### What you need to do
The lines below starting at the line containing "Silent video, 20 frames per second." and ending at the line containing "Transcript, with fillers: They" are to be repeated exactly, with both ends kept and nothing else added.

### Data extract
□ □ □ □ □
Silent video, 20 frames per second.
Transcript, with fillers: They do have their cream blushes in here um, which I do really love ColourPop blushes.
□ □ □ □ □
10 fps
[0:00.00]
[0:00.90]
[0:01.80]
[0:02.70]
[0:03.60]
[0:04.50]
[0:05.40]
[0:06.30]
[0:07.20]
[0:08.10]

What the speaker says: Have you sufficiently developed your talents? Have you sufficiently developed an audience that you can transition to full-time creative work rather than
□ □ □ □ □
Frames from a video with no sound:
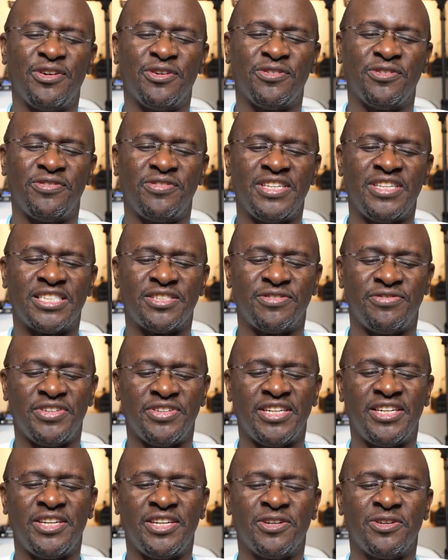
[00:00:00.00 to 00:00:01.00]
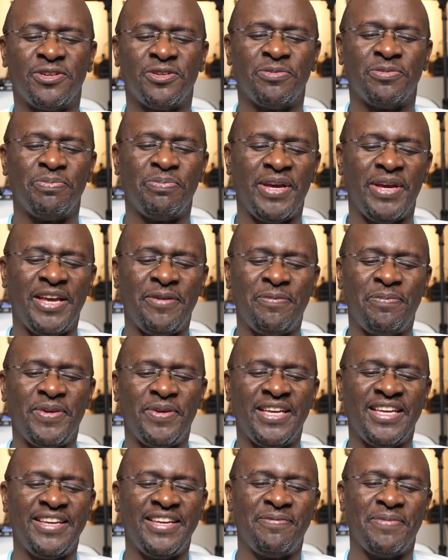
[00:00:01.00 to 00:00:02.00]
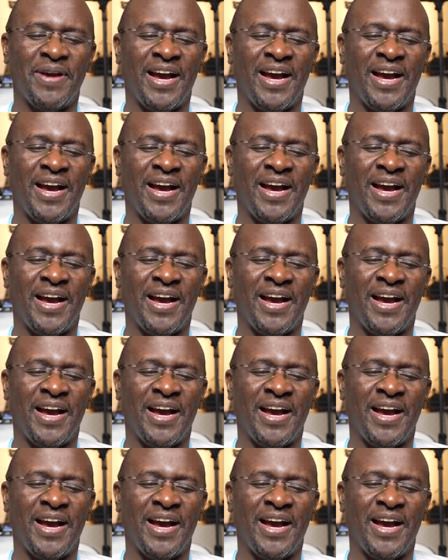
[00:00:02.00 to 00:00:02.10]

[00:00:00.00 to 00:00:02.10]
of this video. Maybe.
□ □ □ □ □
### Response to this exercise
Silent video, 20 frames per second.
Transcript, with fillers: They do have their cream blushes in here um, which I do really love ColourPop blushes.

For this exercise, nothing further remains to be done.